• _WORK ORDER_
The entries that follow contain images, which should be left out; output everything else exactly.

*** Opening DATA FOR REVIEW ***

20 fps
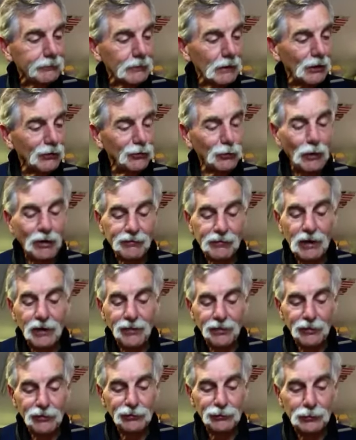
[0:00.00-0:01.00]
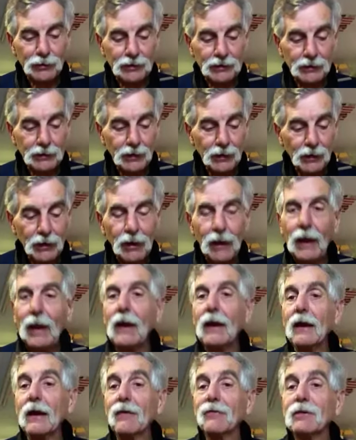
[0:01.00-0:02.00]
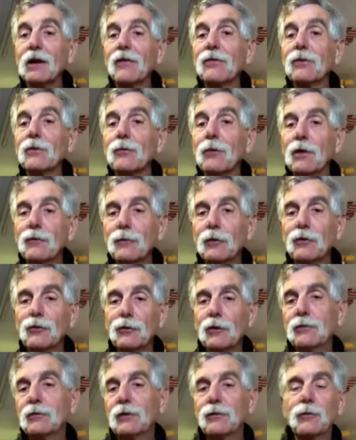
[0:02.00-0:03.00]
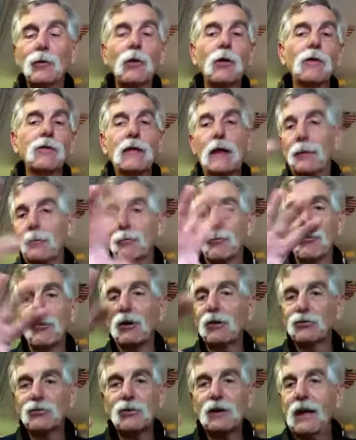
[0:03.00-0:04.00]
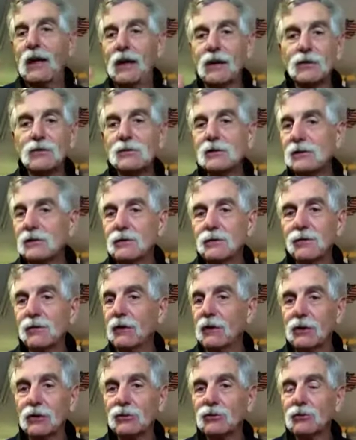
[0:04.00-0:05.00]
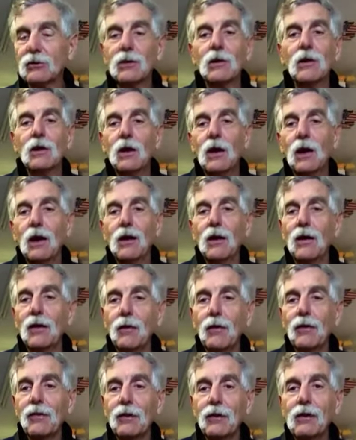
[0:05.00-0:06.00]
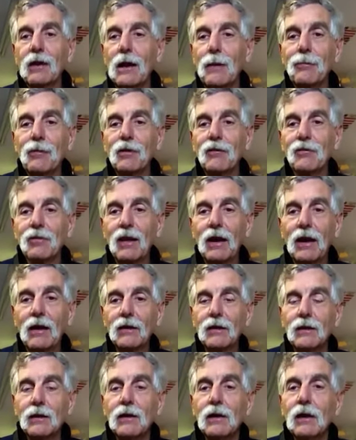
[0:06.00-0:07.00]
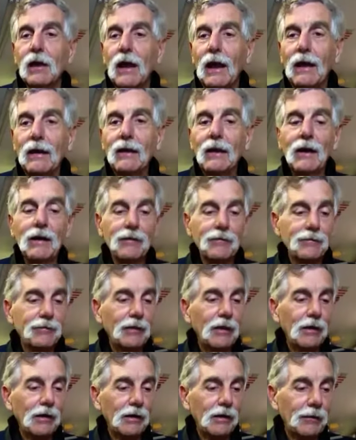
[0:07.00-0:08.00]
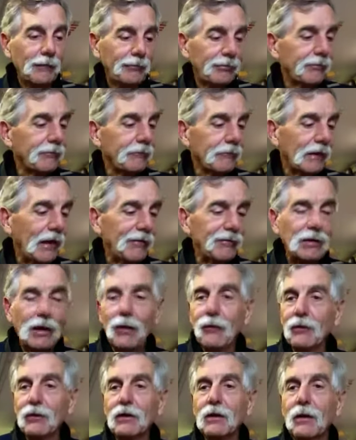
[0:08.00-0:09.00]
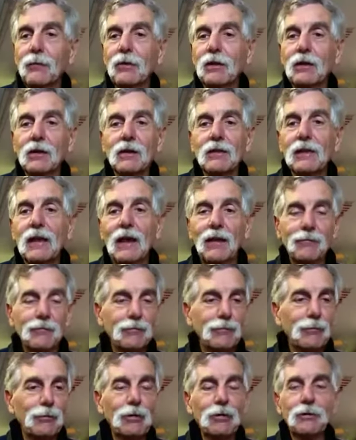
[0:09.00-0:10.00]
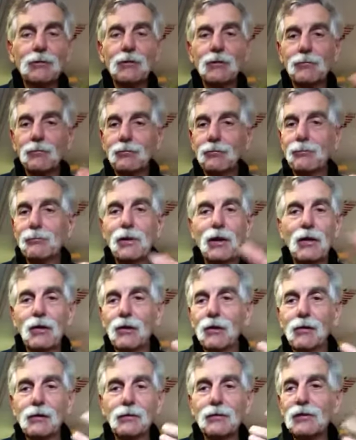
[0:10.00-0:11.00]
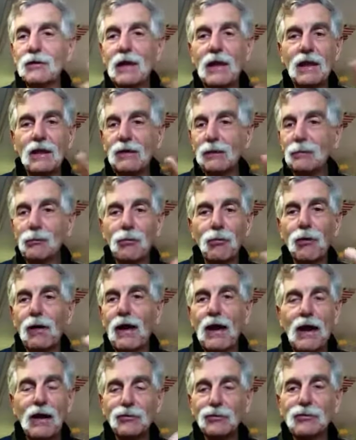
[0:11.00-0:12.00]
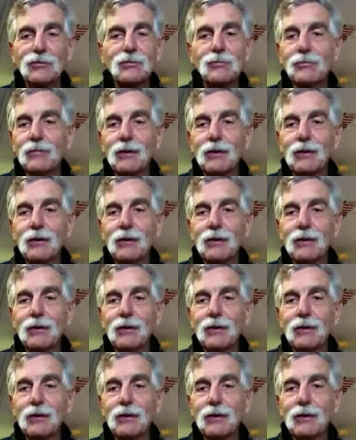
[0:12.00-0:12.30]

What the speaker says: So I've got this one, and I've got the reference 54 in that brushed antique finish, the copy of that, and I've got one coming in that real bare naked brass.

*** Closing DATA FOR REVIEW ***

• _ANSWER AREA_
20 fps
[0:00.00-0:01.00]
[0:01.00-0:02.00]
[0:02.00-0:03.00]
[0:03.00-0:04.00]
[0:04.00-0:05.00]
[0:05.00-0:06.00]
[0:06.00-0:07.00]
[0:07.00-0:08.00]
[0:08.00-0:09.00]
[0:09.00-0:10.00]
[0:10.00-0:11.00]
[0:11.00-0:12.00]
[0:12.00-0:12.30]

What the speaker says: So I've got this one, and I've got the reference 54 in that brushed antique finish, the copy of that, and I've got one coming in that real bare naked brass.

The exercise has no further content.